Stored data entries
┄┄┄┄┄┄┄┄┄┄┄┄┄┄┄┄┄┄┄┄
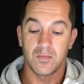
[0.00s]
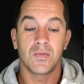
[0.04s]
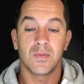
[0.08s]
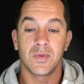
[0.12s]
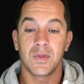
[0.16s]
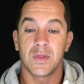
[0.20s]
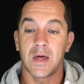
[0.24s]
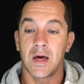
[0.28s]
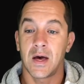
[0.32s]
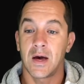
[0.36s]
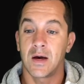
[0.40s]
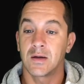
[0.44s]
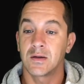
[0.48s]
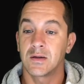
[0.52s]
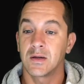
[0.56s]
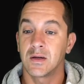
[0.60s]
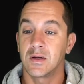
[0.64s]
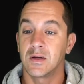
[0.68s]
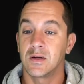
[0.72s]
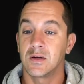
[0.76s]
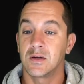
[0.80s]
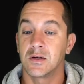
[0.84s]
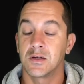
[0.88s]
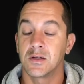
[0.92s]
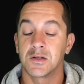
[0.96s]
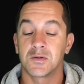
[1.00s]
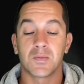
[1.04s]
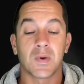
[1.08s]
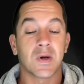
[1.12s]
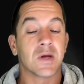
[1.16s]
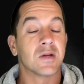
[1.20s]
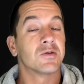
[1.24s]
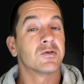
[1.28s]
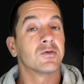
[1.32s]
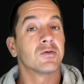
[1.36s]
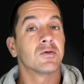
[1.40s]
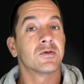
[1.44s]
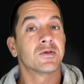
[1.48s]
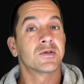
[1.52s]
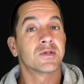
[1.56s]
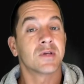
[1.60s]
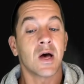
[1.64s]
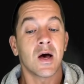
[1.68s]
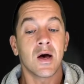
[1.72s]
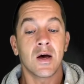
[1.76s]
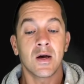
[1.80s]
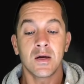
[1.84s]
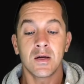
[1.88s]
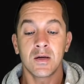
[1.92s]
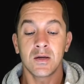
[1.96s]
That is Paint Tool
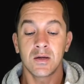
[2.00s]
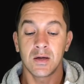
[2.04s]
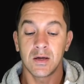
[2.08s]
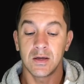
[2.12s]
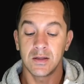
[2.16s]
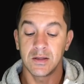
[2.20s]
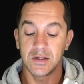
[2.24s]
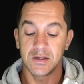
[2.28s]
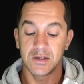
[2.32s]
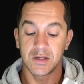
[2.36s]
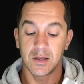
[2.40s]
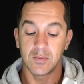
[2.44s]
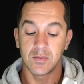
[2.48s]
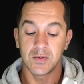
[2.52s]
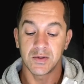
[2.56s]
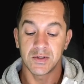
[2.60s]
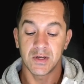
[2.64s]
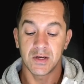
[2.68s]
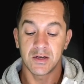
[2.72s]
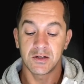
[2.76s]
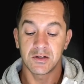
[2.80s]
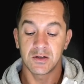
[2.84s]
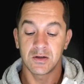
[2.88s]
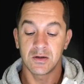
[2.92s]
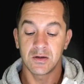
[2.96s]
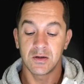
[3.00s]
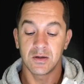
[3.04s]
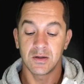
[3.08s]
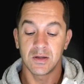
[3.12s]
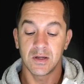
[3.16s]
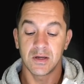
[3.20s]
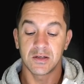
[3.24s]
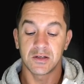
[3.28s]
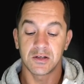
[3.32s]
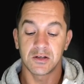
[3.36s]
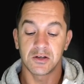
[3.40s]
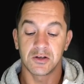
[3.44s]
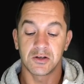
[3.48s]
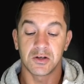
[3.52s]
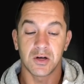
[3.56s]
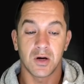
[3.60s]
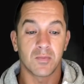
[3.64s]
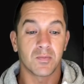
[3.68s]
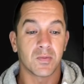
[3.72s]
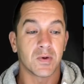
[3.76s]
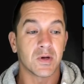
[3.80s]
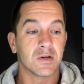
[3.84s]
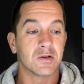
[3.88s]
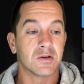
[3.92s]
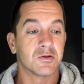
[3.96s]
SAI and the stabilization. Let's
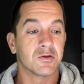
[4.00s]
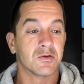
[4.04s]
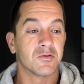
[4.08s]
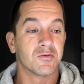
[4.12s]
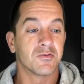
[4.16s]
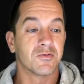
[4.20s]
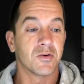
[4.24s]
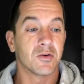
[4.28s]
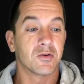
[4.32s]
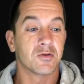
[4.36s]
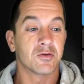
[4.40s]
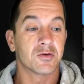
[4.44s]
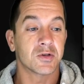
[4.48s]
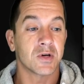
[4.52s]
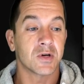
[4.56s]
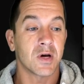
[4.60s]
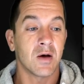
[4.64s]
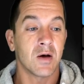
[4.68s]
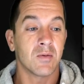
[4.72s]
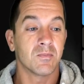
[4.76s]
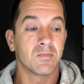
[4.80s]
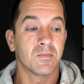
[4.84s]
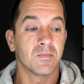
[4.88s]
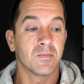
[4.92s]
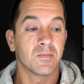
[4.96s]
jump into Photoshop.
┄┄┄┄┄┄┄┄┄┄┄┄┄┄┄┄┄┄┄┄
◆ EXERCISE DESCRIPTION: Please copy the lines above exactly as written, apart from any pictures.

◆ TASK SOLUTION:
[0.00s]
[0.04s]
[0.08s]
[0.12s]
[0.16s]
[0.20s]
[0.24s]
[0.28s]
[0.32s]
[0.36s]
[0.40s]
[0.44s]
[0.48s]
[0.52s]
[0.56s]
[0.60s]
[0.64s]
[0.68s]
[0.72s]
[0.76s]
[0.80s]
[0.84s]
[0.88s]
[0.92s]
[0.96s]
[1.00s]
[1.04s]
[1.08s]
[1.12s]
[1.16s]
[1.20s]
[1.24s]
[1.28s]
[1.32s]
[1.36s]
[1.40s]
[1.44s]
[1.48s]
[1.52s]
[1.56s]
[1.60s]
[1.64s]
[1.68s]
[1.72s]
[1.76s]
[1.80s]
[1.84s]
[1.88s]
[1.92s]
[1.96s]
That is Paint Tool
[2.00s]
[2.04s]
[2.08s]
[2.12s]
[2.16s]
[2.20s]
[2.24s]
[2.28s]
[2.32s]
[2.36s]
[2.40s]
[2.44s]
[2.48s]
[2.52s]
[2.56s]
[2.60s]
[2.64s]
[2.68s]
[2.72s]
[2.76s]
[2.80s]
[2.84s]
[2.88s]
[2.92s]
[2.96s]
[3.00s]
[3.04s]
[3.08s]
[3.12s]
[3.16s]
[3.20s]
[3.24s]
[3.28s]
[3.32s]
[3.36s]
[3.40s]
[3.44s]
[3.48s]
[3.52s]
[3.56s]
[3.60s]
[3.64s]
[3.68s]
[3.72s]
[3.76s]
[3.80s]
[3.84s]
[3.88s]
[3.92s]
[3.96s]
SAI and the stabilization. Let's
[4.00s]
[4.04s]
[4.08s]
[4.12s]
[4.16s]
[4.20s]
[4.24s]
[4.28s]
[4.32s]
[4.36s]
[4.40s]
[4.44s]
[4.48s]
[4.52s]
[4.56s]
[4.60s]
[4.64s]
[4.68s]
[4.72s]
[4.76s]
[4.80s]
[4.84s]
[4.88s]
[4.92s]
[4.96s]
jump into Photoshop.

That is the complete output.